Member of the Scottish Parliament for North East Scotland
- Incumbent
- Assumed office 23 June 2026
- Preceded by: Douglas Lumsden

Personal details
- Born: James Alexander Adams 1992 (age 33–34) Fraserburgh, Aberdeenshire, Scotland
- Party: Scottish Conservatives
- Children: 2
- Education: Royal Holloway, University of London (BA)
- Website: www.banffandbuchanconservatives.org.uk/people/james-adams

= James Adams (Scottish politician) =

Scottish politician (born 1992)

James Alexander Adams (born 1992) is a Scottish Conservative politician who has served as the Member of the Scottish Parliament (MSP) for North East Scotland since 23 June 2026 following the election of Douglas Lumsden as an MP at the 2026 Aberdeen South by-election.

== Background ==
James Alexander Adams was born in Fraserburgh in 1992. He lives with his wife and two daughters in Fraserburgh.

== Career ==
Adams joined the Scottish Conservatives in 2009. He worked in the National Health Service as a clinic administrator at a COVID-19 vaccination centre. Adams was elected as a councillor for Fraserburgh and District at the 2022 Aberdeenshire Council election. He is a director at Fraserburgh F.C..

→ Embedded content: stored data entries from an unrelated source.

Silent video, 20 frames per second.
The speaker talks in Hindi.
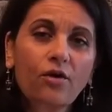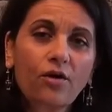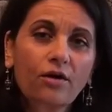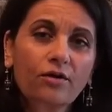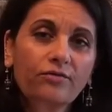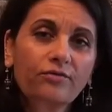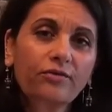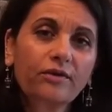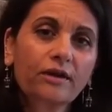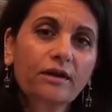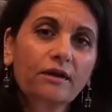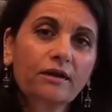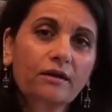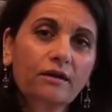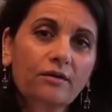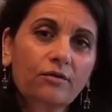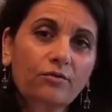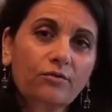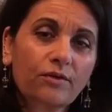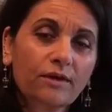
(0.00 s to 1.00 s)
और फिर
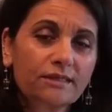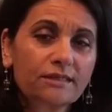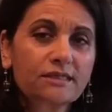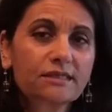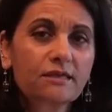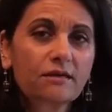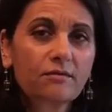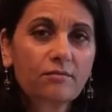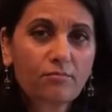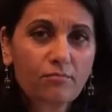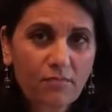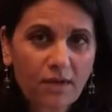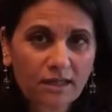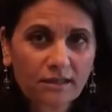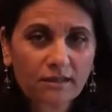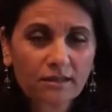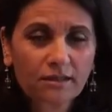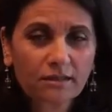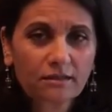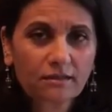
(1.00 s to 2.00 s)
वंस अ
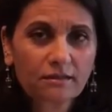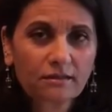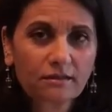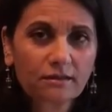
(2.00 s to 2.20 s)
मंथ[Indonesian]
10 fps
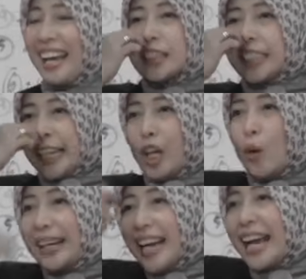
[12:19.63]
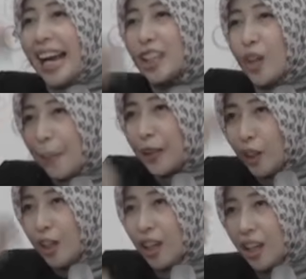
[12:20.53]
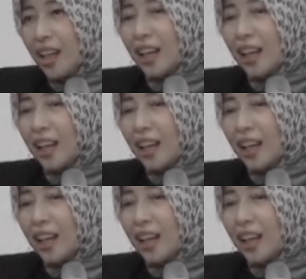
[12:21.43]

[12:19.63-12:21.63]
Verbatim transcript: Yang sering keluar darah itu apa tuh?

At the 2026 Scottish Parliament election in May 2026, he unsuccessfully contested Banffshire and Buchan Coast constituency. He was also the fourth-placed candidate on the Conservative regional list for North East Scotland, being the highest-placed Conservative to not be elected. Douglas Lumsden, who was second on the regional list there, vacated his Scottish Parliament seat after being elected to the House of Commons in June 2026, which led to Adams taking his place in the Scottish Parliament.